"I am quite sure of my own verdict. I take all the responsibility. I think other people wrong. And you must think me wrong, if it looks to you like that."

"But, it's almost impossible for me to think you wrong," said Sir Basil, feeling that a chill far frostier than the seeming situation warranted had crept upon them. "Even if you are—why we all are, of course, most of the time, I suppose. It's only—it's only that I can't see clear. That you should be so sure of an opinion, a mere opinion, when it hurts someone else, so abominably;—it's there I don't seem to see you, you know."

"Can't you trust me?" Valerie asked. It was her last chance, her last throw of the dice. She knew that her heart was suffocating her, with its heavy throbbing, but to Sir Basil's ear her voice was still the deadened, the unchanged voice. "Can't you believe in my sincerity when I give you my reasons? Can't you, knowing me as you do, for so long, believe that I am more likely to be right, in my judgment of my husband, than—other people?"
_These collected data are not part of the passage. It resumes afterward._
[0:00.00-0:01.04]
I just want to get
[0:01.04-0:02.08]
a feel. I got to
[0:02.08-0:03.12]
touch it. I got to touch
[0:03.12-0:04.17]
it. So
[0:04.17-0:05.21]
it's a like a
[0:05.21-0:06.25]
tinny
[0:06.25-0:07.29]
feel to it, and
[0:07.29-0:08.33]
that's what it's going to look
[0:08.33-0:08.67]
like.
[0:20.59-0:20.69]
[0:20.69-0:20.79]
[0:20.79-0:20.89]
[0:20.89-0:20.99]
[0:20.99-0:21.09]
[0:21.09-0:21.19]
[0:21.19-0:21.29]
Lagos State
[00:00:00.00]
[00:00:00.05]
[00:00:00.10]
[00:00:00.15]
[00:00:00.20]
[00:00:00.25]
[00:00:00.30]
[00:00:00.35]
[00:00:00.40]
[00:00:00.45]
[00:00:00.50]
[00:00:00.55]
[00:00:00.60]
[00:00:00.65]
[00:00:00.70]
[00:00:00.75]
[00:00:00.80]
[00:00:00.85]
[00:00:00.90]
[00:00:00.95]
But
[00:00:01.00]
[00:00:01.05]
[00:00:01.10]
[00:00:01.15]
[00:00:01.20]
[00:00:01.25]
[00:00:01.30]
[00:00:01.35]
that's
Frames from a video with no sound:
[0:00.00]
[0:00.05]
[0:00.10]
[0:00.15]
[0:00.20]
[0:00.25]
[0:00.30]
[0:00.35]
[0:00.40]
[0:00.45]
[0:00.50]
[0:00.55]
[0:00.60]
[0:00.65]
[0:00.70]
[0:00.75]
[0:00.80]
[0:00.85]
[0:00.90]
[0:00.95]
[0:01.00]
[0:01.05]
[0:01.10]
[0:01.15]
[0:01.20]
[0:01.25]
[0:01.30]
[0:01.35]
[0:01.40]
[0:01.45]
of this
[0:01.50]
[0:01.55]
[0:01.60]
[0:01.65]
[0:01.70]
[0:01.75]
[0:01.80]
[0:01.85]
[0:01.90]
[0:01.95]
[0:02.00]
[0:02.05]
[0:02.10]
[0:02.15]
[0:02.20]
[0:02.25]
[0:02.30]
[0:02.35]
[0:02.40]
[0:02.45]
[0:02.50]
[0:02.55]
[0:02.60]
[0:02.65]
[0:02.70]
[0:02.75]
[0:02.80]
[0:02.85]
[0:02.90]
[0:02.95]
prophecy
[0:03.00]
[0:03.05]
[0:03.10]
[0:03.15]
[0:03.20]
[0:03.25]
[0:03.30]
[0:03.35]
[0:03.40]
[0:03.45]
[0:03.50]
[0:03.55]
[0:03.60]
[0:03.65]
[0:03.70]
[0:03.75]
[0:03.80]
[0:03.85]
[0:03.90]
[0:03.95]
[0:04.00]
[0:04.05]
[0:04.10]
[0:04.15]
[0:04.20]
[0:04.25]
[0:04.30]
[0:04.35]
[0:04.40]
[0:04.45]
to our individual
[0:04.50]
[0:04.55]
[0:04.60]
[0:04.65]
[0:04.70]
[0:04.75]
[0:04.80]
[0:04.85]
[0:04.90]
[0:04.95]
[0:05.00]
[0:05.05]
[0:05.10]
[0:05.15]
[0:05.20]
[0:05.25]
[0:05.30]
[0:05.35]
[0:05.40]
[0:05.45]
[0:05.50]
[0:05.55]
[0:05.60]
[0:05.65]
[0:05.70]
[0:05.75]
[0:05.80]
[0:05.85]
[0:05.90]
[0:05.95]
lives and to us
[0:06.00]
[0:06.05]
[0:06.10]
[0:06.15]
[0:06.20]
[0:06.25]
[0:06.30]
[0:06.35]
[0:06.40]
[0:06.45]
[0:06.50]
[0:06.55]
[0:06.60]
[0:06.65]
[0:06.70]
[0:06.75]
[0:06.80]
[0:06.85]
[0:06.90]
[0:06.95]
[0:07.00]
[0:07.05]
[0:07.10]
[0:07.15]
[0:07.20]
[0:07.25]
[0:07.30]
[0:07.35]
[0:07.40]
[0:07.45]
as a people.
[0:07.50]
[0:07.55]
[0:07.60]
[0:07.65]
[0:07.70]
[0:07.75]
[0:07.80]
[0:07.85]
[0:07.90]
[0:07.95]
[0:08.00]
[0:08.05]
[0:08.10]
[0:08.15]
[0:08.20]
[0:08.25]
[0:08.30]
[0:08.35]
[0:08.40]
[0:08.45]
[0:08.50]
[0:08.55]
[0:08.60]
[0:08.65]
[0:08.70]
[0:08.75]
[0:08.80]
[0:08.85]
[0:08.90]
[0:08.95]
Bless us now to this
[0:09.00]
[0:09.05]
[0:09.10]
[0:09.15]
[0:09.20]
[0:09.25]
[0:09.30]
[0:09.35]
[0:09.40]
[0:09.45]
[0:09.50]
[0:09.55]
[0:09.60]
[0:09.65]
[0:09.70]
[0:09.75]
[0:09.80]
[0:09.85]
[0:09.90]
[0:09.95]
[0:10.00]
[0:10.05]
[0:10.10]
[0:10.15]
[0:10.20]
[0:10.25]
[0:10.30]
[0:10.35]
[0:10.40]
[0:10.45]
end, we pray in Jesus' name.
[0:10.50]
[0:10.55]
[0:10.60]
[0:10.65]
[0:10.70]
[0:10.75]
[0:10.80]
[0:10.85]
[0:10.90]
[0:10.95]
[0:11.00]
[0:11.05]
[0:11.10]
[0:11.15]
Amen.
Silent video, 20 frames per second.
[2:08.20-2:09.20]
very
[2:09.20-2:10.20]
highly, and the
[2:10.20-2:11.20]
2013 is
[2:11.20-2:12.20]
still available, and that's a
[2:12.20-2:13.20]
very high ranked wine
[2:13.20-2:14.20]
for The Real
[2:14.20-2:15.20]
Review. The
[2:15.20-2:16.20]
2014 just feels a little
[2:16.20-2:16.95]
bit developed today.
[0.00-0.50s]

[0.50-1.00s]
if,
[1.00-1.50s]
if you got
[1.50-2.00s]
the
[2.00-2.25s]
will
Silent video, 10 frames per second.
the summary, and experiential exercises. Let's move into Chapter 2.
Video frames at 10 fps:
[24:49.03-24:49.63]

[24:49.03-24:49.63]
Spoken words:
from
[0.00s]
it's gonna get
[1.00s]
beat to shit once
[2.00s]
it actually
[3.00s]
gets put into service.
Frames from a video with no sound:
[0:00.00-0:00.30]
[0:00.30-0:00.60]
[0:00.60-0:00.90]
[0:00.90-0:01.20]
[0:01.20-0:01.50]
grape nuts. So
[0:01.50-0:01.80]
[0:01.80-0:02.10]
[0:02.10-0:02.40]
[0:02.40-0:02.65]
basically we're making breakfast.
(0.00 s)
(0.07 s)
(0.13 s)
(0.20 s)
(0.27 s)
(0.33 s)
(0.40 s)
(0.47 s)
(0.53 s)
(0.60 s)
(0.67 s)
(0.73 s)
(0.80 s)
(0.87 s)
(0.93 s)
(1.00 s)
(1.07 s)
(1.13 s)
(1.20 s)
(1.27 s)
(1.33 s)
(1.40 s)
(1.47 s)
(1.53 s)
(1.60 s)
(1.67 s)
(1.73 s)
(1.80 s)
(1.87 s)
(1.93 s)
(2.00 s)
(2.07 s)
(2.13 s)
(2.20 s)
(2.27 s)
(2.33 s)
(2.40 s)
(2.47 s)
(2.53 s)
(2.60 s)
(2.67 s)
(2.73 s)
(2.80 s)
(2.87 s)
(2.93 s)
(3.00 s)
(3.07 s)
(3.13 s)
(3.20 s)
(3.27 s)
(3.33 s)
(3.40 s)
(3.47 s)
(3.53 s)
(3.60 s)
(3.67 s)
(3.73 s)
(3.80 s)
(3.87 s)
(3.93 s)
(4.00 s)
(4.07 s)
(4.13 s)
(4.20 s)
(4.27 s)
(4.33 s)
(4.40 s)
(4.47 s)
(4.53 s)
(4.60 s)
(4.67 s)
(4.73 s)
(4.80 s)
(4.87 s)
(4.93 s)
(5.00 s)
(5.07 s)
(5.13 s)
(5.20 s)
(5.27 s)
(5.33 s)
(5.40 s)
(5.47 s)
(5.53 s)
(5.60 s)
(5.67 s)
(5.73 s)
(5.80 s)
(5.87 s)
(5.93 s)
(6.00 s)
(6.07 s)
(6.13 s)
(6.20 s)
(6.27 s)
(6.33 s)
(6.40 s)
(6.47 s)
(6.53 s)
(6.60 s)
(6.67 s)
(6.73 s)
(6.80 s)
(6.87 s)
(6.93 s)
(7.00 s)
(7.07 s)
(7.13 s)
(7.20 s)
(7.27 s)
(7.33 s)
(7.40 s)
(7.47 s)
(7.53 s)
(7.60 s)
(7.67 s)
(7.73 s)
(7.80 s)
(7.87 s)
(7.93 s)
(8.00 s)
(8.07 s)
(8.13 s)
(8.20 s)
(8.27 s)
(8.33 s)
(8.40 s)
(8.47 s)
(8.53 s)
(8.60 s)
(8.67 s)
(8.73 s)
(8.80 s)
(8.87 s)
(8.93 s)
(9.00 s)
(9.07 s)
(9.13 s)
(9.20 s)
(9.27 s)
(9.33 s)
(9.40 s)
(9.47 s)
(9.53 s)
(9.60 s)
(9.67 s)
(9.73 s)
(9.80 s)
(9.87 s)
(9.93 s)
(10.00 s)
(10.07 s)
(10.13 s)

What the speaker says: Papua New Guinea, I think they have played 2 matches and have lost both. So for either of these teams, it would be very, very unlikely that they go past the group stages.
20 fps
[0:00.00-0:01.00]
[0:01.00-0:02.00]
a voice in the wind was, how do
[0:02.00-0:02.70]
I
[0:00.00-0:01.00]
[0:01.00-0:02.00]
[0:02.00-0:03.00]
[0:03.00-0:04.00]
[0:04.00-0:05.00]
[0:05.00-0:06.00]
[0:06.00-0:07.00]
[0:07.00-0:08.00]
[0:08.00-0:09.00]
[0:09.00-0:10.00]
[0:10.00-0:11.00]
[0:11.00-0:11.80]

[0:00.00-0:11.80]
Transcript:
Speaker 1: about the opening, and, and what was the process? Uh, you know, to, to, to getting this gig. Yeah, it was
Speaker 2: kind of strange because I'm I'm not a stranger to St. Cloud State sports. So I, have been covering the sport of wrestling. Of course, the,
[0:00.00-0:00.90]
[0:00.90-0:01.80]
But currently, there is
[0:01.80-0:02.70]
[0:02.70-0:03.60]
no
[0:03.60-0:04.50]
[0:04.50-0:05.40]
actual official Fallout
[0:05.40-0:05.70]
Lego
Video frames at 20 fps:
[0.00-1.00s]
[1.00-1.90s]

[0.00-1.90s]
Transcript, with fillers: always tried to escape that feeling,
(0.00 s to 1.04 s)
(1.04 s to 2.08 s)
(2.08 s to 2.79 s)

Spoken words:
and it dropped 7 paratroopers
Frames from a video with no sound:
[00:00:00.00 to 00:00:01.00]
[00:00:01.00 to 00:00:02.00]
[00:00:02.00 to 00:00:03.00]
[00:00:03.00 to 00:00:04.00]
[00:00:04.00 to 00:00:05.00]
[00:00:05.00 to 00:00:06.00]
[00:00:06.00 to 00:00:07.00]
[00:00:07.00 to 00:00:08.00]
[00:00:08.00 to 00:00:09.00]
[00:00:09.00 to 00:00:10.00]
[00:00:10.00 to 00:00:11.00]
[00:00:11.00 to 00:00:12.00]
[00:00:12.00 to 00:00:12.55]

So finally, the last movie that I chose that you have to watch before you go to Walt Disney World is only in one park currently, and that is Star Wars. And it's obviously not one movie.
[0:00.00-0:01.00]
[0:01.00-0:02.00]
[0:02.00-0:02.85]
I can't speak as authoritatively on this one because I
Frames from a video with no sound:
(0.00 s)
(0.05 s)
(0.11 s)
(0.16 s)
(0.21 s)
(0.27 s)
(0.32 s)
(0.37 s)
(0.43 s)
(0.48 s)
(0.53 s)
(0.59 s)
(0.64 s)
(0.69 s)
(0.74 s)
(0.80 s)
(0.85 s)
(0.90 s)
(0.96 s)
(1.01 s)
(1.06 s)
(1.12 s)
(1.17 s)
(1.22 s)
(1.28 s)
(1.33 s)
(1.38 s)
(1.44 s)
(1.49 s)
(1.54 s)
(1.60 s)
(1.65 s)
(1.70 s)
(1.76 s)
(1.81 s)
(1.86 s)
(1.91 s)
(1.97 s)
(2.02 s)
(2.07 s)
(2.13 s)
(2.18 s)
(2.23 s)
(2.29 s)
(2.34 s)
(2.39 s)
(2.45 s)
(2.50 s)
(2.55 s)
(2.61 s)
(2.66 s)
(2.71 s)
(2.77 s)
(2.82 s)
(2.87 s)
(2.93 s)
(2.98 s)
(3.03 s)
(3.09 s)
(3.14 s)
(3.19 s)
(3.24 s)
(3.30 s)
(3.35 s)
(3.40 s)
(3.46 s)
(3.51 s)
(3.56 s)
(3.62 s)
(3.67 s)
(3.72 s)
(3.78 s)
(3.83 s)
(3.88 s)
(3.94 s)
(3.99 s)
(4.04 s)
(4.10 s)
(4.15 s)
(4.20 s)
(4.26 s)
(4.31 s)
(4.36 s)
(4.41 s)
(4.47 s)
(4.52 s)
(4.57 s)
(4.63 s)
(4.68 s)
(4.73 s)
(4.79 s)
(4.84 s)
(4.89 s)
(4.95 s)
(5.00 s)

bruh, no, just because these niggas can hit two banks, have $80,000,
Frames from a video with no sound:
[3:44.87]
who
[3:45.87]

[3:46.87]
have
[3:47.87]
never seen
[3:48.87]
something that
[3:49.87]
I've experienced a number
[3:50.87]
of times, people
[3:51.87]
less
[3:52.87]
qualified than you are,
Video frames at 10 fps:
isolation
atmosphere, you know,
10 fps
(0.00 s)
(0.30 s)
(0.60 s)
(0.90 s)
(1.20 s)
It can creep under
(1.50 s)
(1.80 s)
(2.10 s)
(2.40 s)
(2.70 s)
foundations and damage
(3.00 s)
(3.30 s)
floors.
Her eyes, dark and deep in the moonlight, were steadily upon him. And now, probed to the depths, he, too, was conscious of a parting of the ways It was a choice of loyalties, and he remembered those other eyes, sunlit, limpid, uplifted, that lifted him, too, with their heavenly, upward gaze. He stammered; he grew very red; but he, too, was faithful to his own light.

"Of course I know, my dear friend, that you are sincere. But, as to your being right;—in these things, one can't help seeing crookedly, sometimes, when personal dislike has entered into a,—a near relationship. One really can hardly help it, can one?—" he almost pleaded.

Valerie's eyes rested deeply and darkly upon him and, as they rested, he felt, strangely and irresistibly, that they let him go. Let him go to sink or to soar—that depended on which vision were the truer.

He knew that after his flush he had become very pale. His cigar had gone out;—he looked at it with a nervous gesture. The moonlight was cold and Valerie had turned away her eyes. But as she suddenly rose, he saw, glancing from his dismal survey of the dead cigar, that she was smiling again. It was a smile that healed even while it made things hazy to him. Nothing was hazy to her, he was very sure of that; but she would make everything as easy as possible to him—even the pain of finding her so wrong, even the pain of seeing that she didn't care enough, the complex pain of being set free to seize the new happiness—he was surer of that than ever.

He, too, got up, grateful, troubled, but warm once more.

The moonlight was bright and golden, and the shadows of the vines that stirred against the sky wavered all over her as she stood before him. So strangely did the light and shade move upon her, that it seemed as if she glided through the ripples of some liquid, mysterious element, not air nor light nor water, but a magical mingling of the three. He had just time to feel, vaguely, for everything was blurred, this sense of strangeness and of sweetness, too, when she gave him her hand.

"Friends, as ever, all the same—are we not?" she said.